His “monopolies” comment came after an earlier tirade about “unfair competition, which we will do something about eventually”.
“People who basically don’t do KYC, AML and create risk for the system. That part, we will be a little more aggressive on. People who improperly use data that’s been given to them, like Plaid. You can expect there will be other battles that take place here.”
When asked about JP Morgan’s chances against the rising fintech threat, the CEO concluded:
“It’s going to be very tough competition over the next ten years. But I expect to win, so help me God.”
According to CNBC, Plaid CEO Zach Perret declined to comment directly on Dimon’s allegation, and a spokesperson for the company said: “data privacy and security are core to everything we do, including the data exchange agreements we have with JPMorgan Chase among many other banks.”

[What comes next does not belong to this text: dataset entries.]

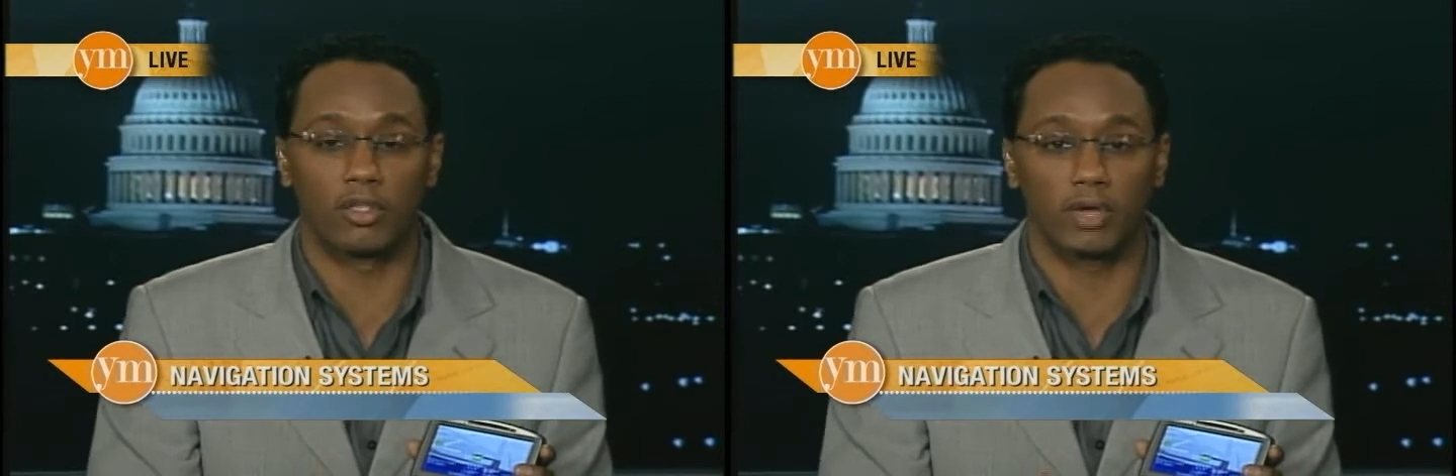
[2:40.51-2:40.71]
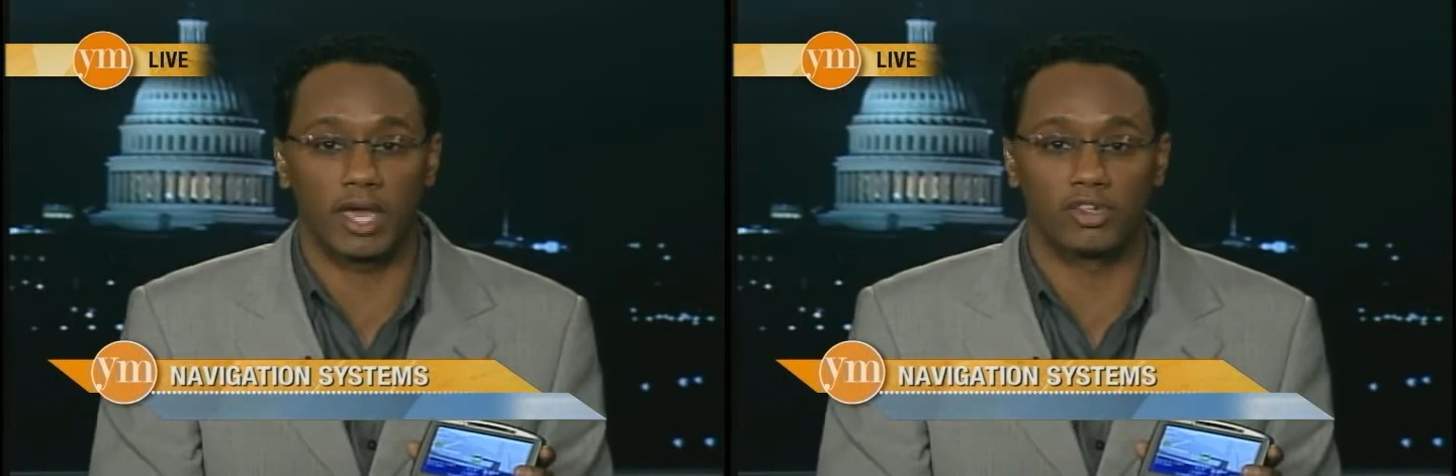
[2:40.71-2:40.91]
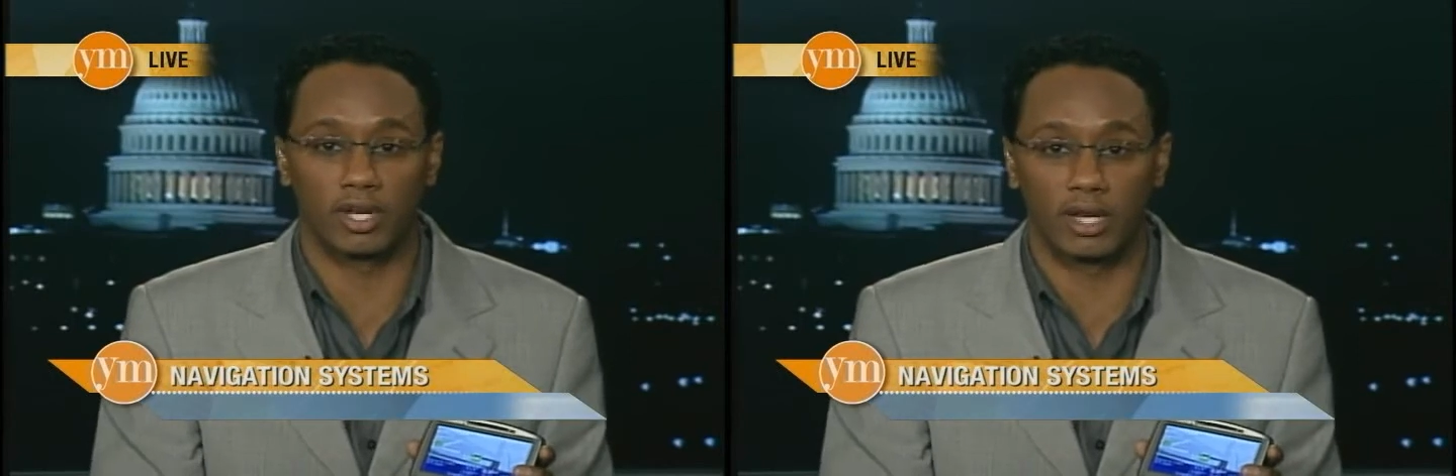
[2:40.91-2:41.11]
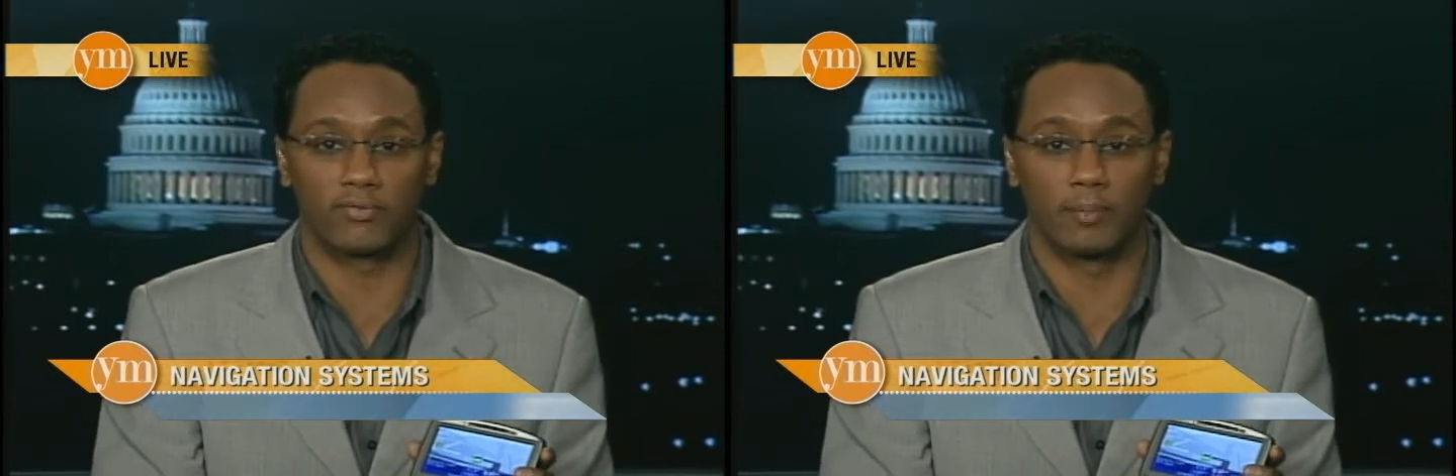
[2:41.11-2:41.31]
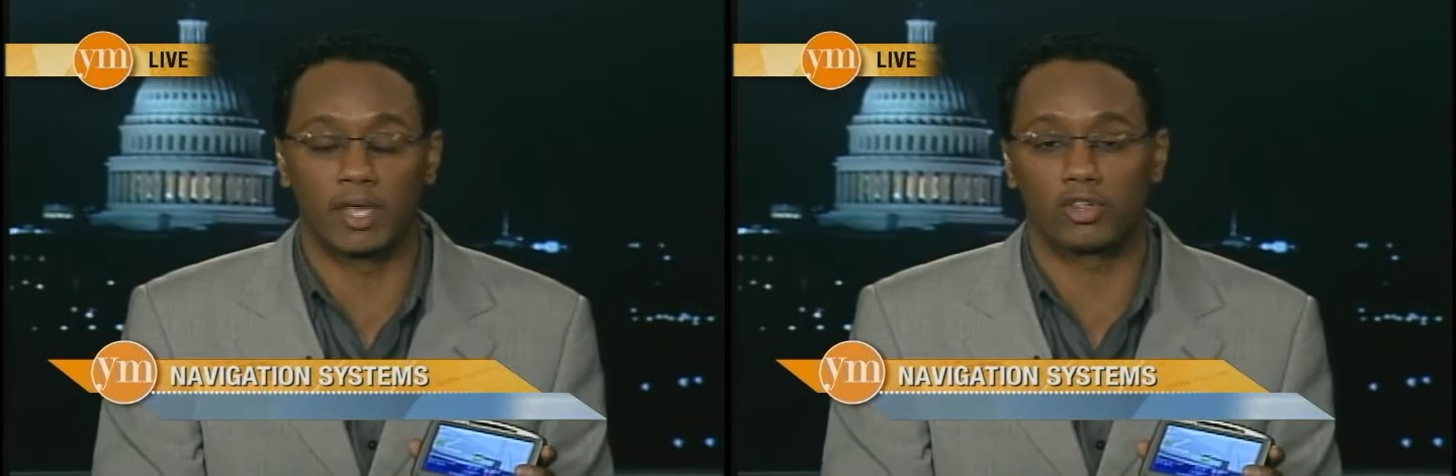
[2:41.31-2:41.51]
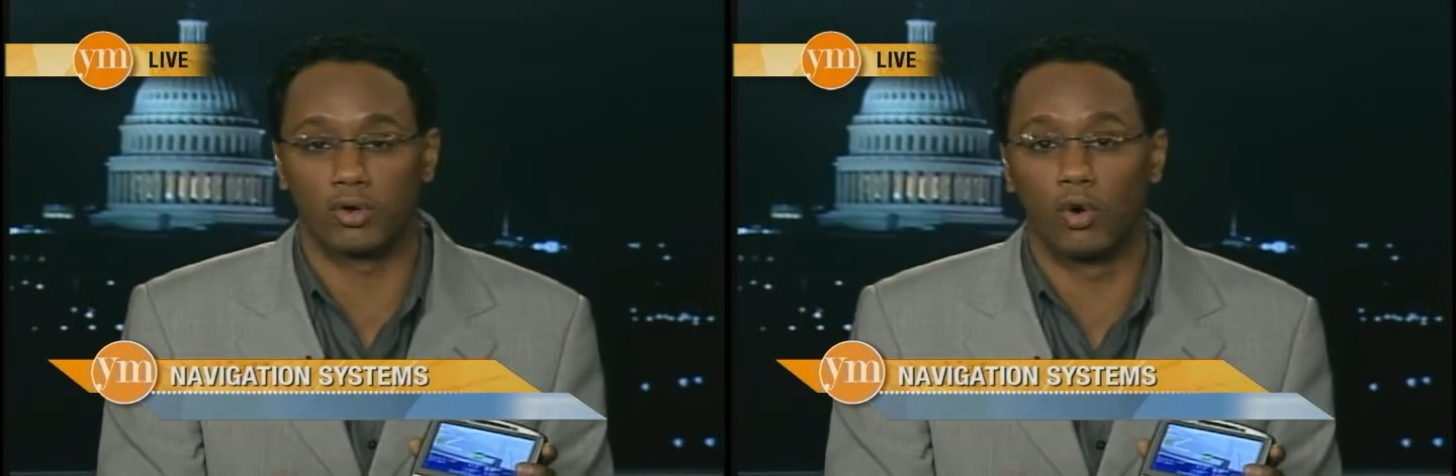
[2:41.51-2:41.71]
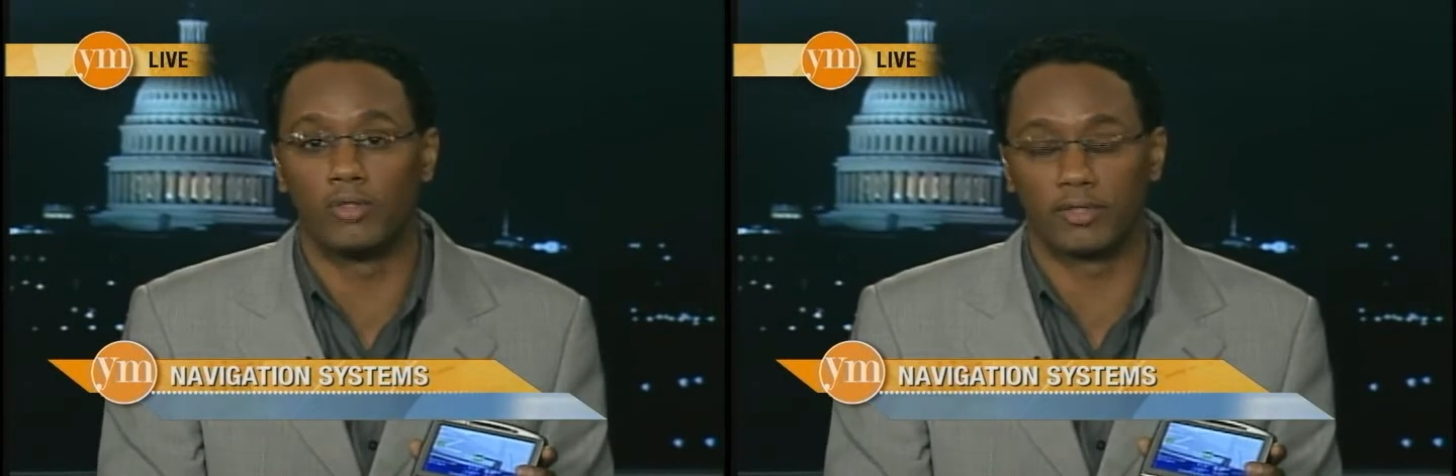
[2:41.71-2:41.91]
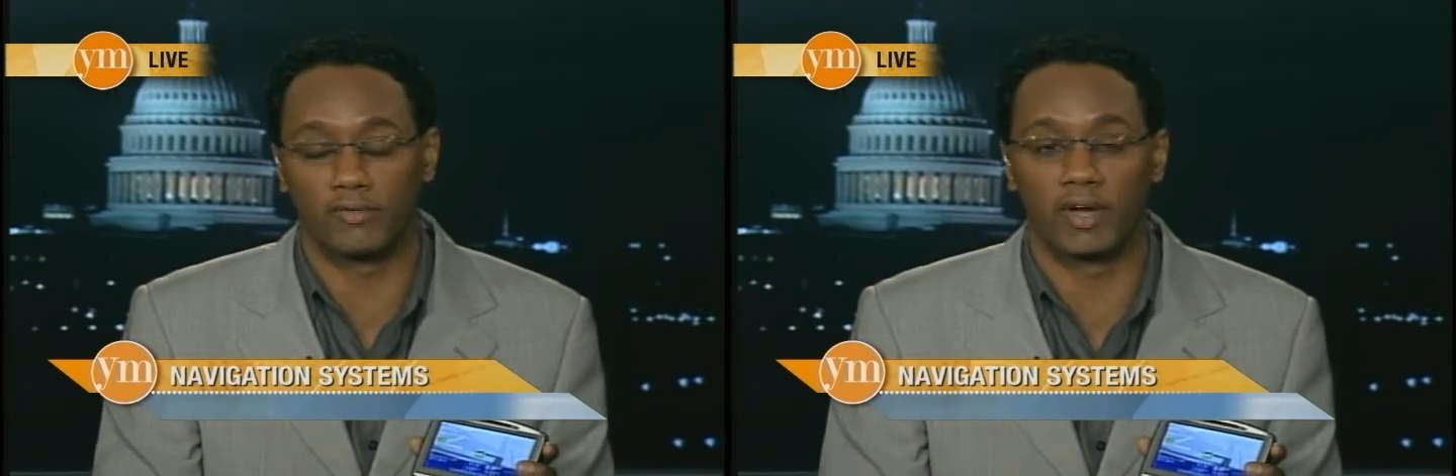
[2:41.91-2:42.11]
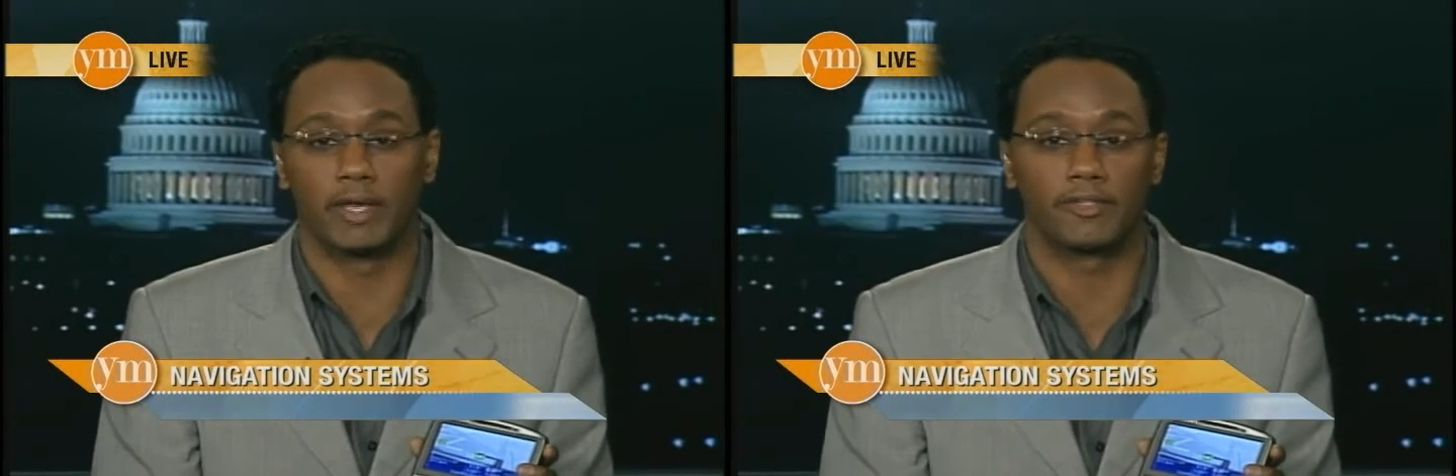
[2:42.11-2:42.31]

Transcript: location information on the device.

For any Europeans reading Dimon’s comments, the JP Morgan CEO’s logic appears entirely backwards.
What does “improperly use data” in an Open Banking context even mean?
Indeed this has more to do with how Open Banking developed in the US, where banks chose to grant access to ‘their’ customer data and ‘allowed’ the likes of Plaid to exist.
Now that Plaid and its fintech peers are poised to dwarf Dimon’s bank, it’s obvious where the regrets and retaliation are coming from.
Contrast this to Europe, where PSD2 and other regulation gave consumers more control over their own data and empowered a new generation of businesses.